We can formalize this in the following way. Let $x$ be a sorted vector of numbers. Then the median is

\[\text{median}(x) = \begin{cases} x_{1 + \lfloor n/2 \rfloor} & \text {if $n$ is odd} \\ \frac{1}{2} \cdot (x_{n/2} + x_{1 + n/2}) & \text {if $n$ is even} \\ \end{cases} \]

where $\lfloor . \rfloor$ is the floor function.

Let’s see how we can obtain the median in R.

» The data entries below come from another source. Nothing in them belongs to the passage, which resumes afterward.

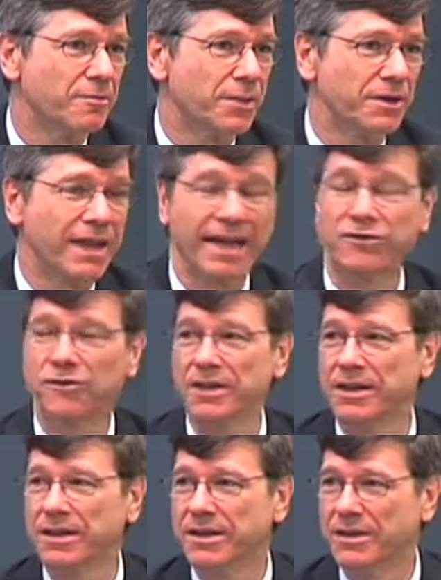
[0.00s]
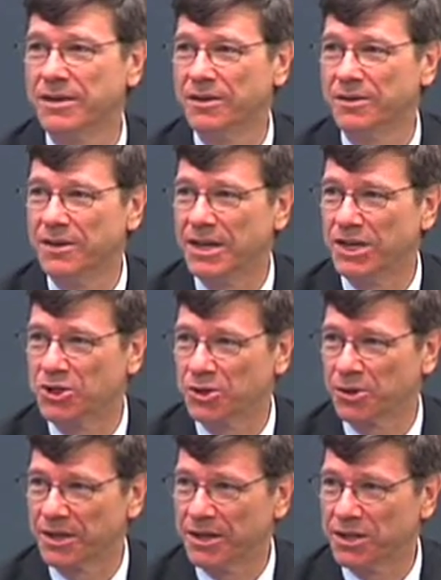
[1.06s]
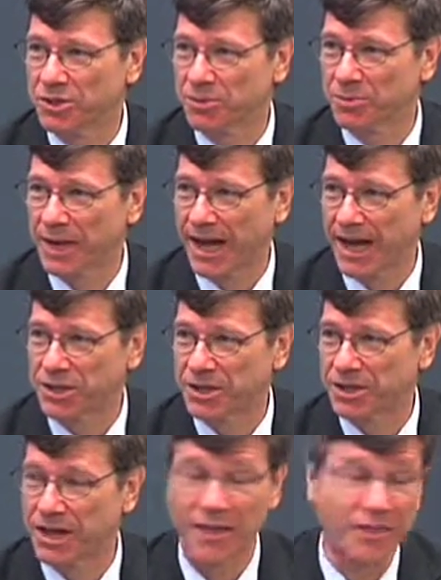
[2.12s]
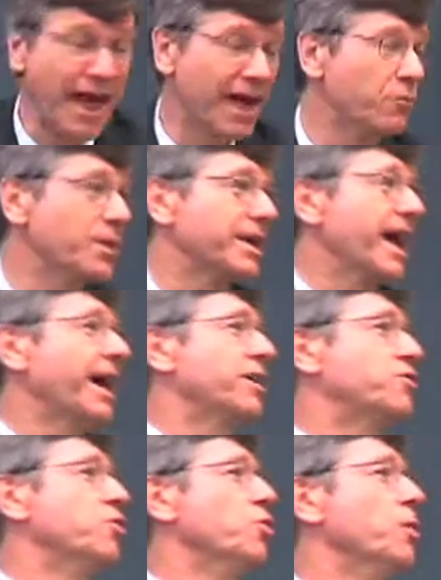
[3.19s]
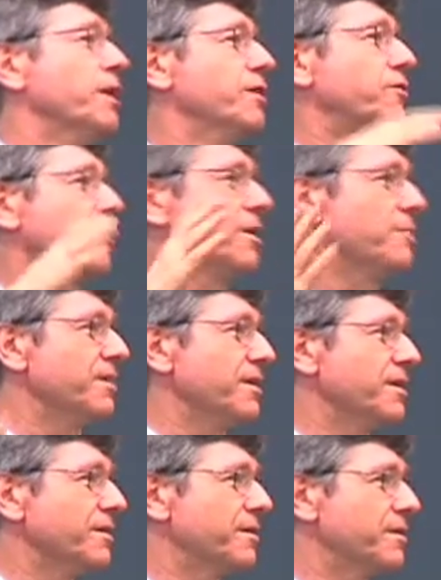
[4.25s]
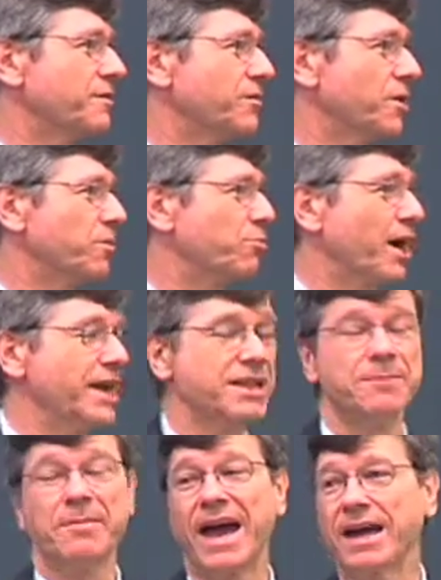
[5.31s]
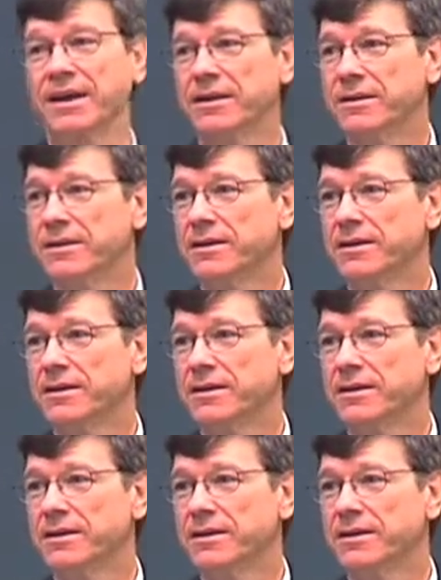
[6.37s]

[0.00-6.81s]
But that's the knee-jerk initial reaction. And then we can't do it. It's going to break the bank.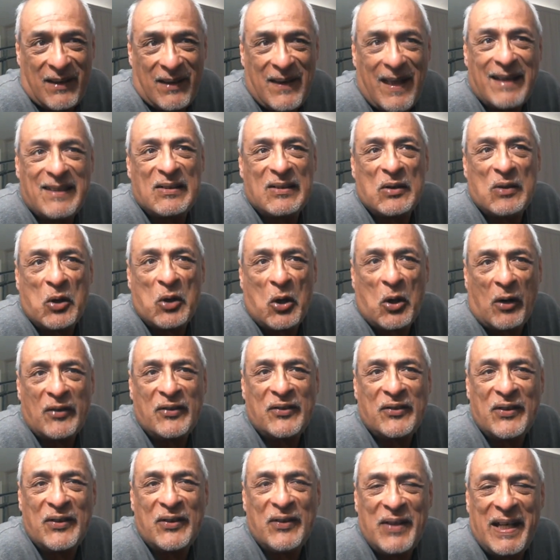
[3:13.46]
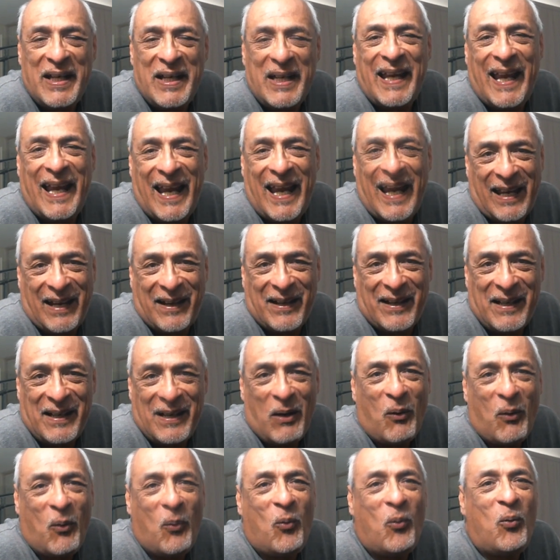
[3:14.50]
and that's Larceny Inc.
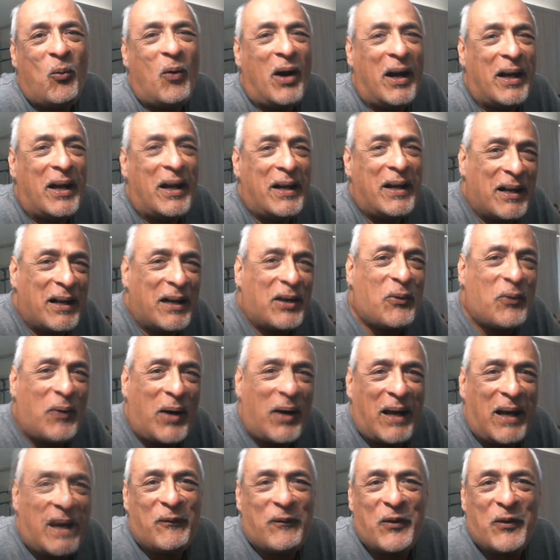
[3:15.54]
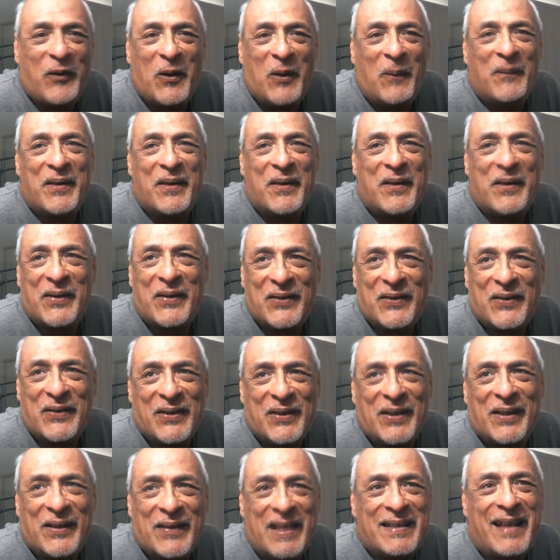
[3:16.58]
What a great film this
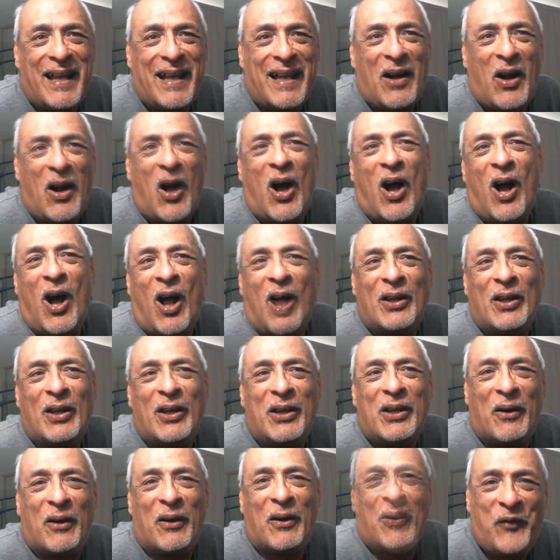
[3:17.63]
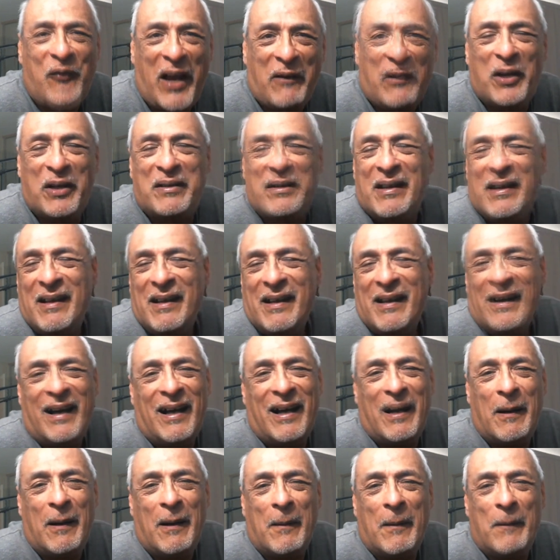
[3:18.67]
is, and it's got all your favorite
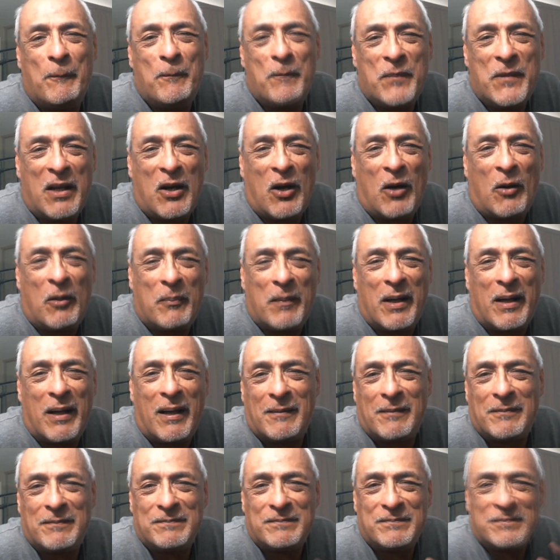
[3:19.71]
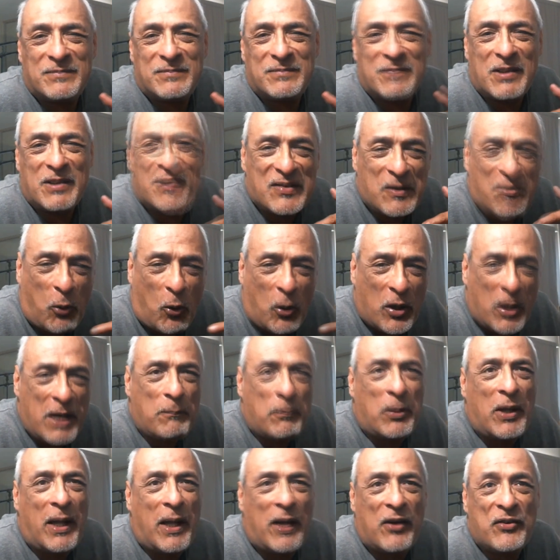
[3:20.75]
um, you know, um,
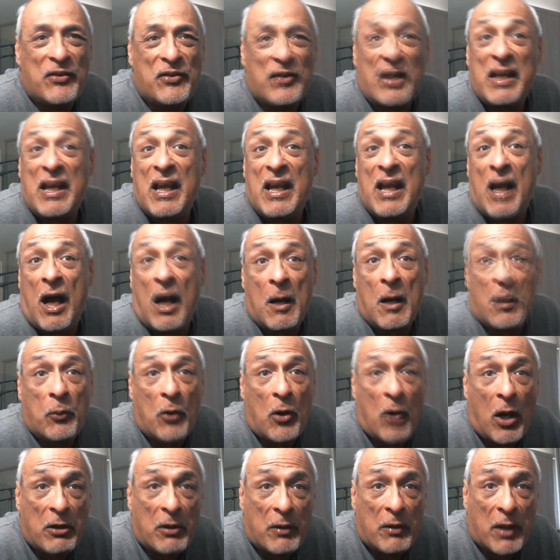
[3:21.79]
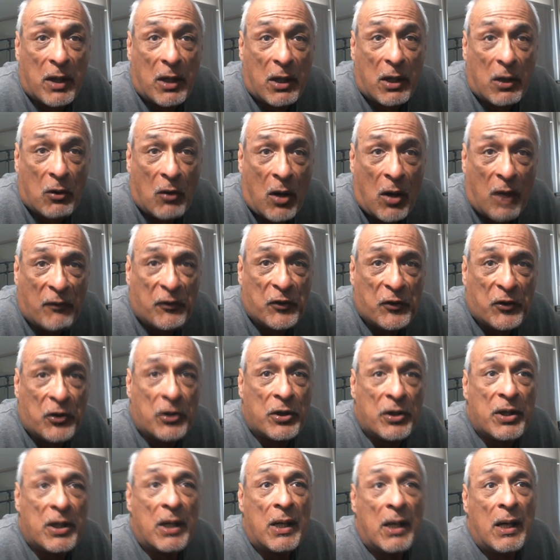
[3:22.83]
supporting players, a young Broderick
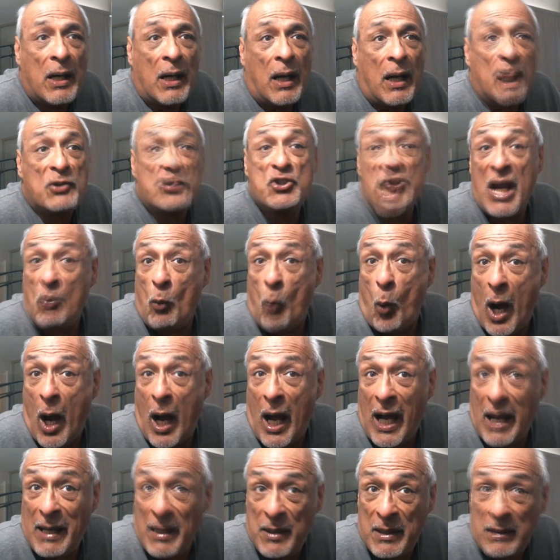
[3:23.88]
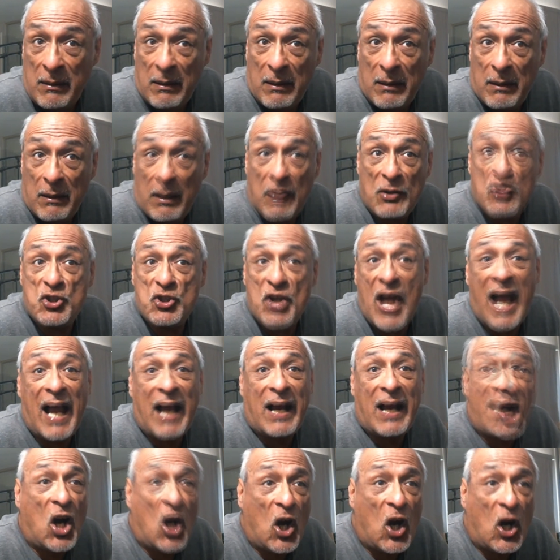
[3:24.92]
Crawford, a Jane Wyman,
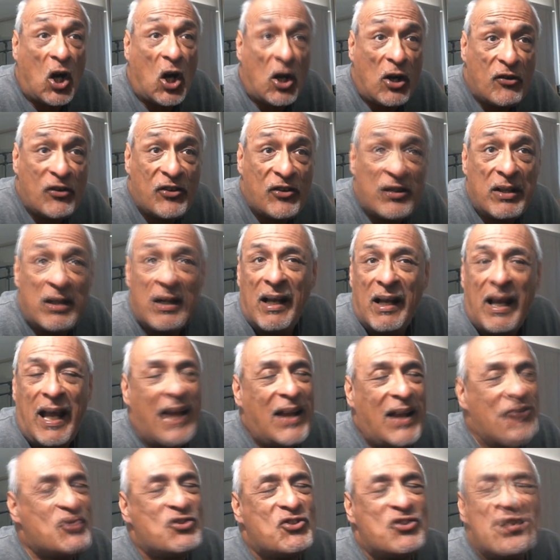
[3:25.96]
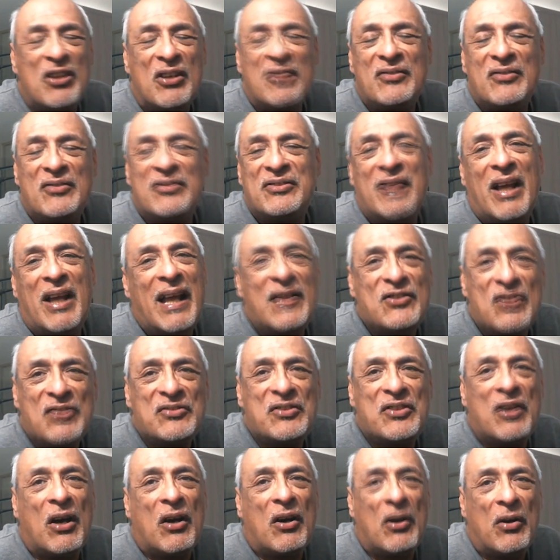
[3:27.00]
Jack wow. Thompson. It's just it's
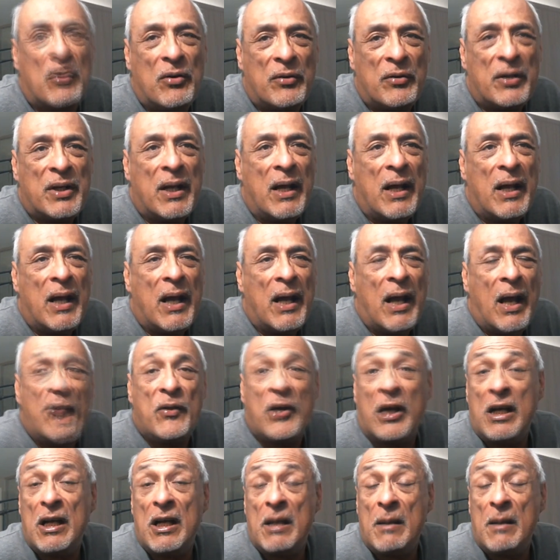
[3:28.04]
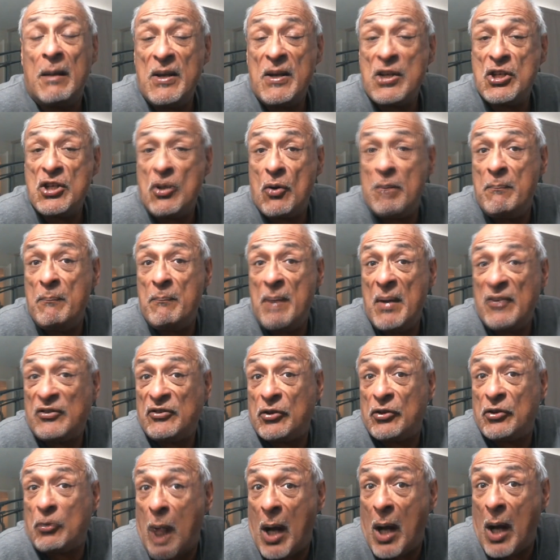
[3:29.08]
just a hoot. They're going to be showing Mr.
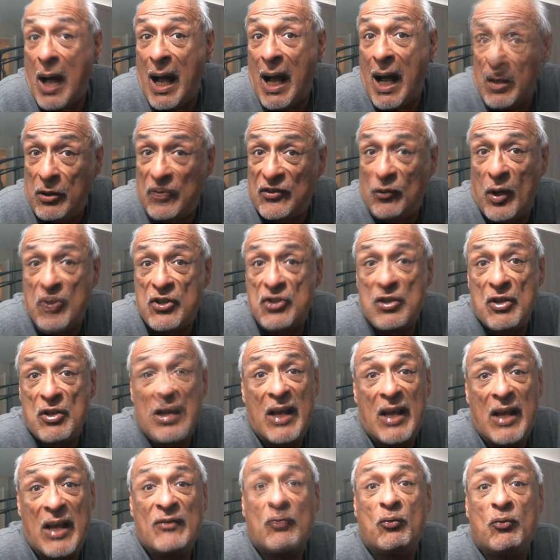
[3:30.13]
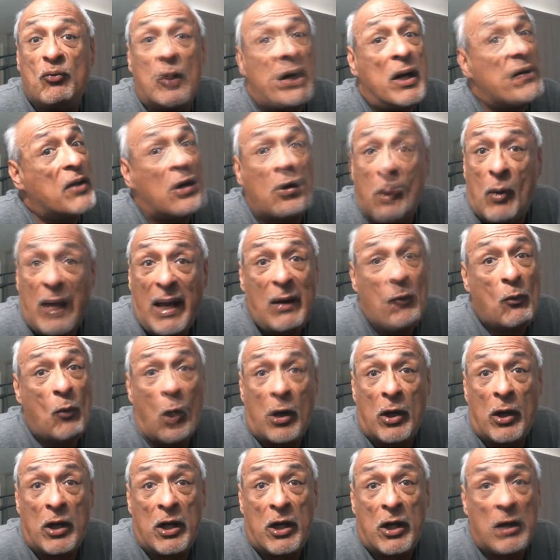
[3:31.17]
Roberts, which is one of the no
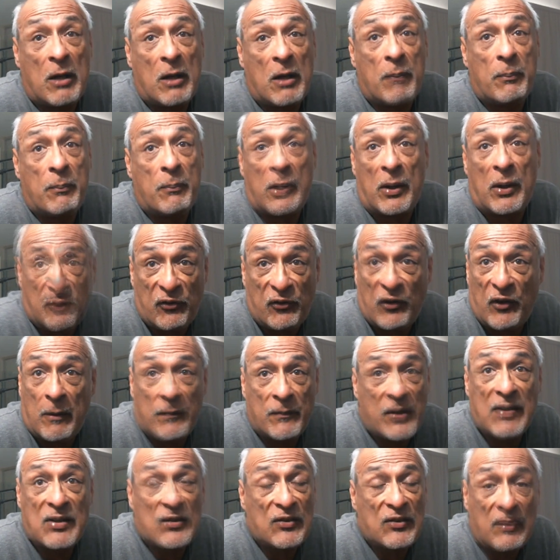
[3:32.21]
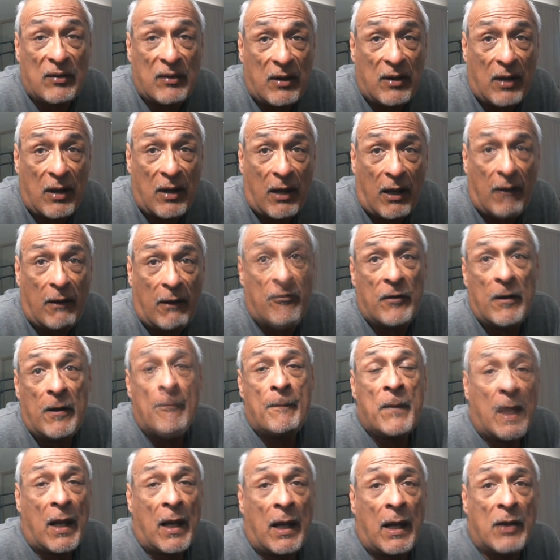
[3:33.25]
kidding brothers films. I just love
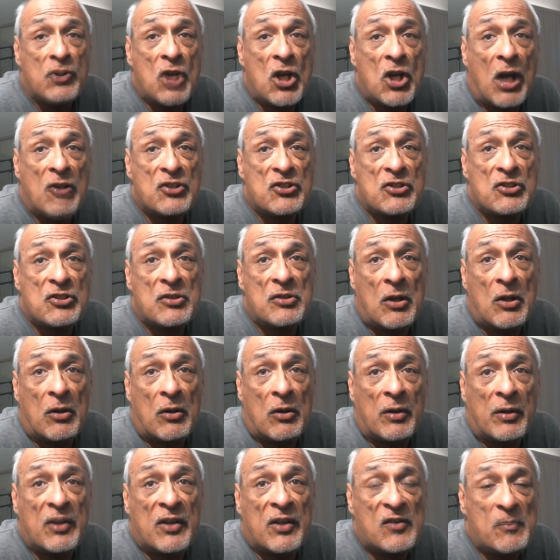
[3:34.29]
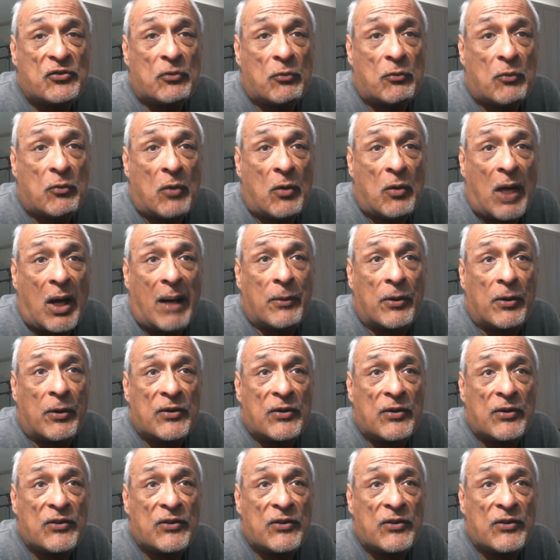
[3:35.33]
uh, Josh Logan's Mr. Roberts.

# the hard way (don't do it like that)
mymedian <- function(x) {
    x <- sort(x)
    n <- length(x)
    median <- NULL
    if (n %% 2 == 0) {
        # length is even
        median <- mean(c(x[n/2], x[n/2 + 1]))
    } else {
        # length is odd
        median <- x[floor(n/2)]
    }
    return(median)
}
x.median <- mymedian(x)
print(x.median)

## [1] 40

# the easy way:
x.median <- median(x)
print(x.median)

## [1] 40

Comparison of mean and median

Having defined both types of averages, we can now look into the difference between the two. While the arithmetic mean considers all the values in a vector, the median value only considers a subset of values. This is because the median basically discards all vector elements except for the most central value(s). This feature of the median can make a big difference. As we have seen in our example, the mean of $x$ (133) was much larger than its median (40). In this case, this is because the median discards the value 1000 in $x$, while the arithmetic mean considers it.

This brings us to the question we wanted to answer: when to use the mean and when to use the median? The answer is simple. If your data contains outliers such as the 1000 in our example, then you would typically rather use the median because otherwise the value of the mean would be dominated by the outliers rather than the typical values. In conclusion, if you are considering the mean, check your data for outliers. A simple way to do this is to plot a histogram of the data.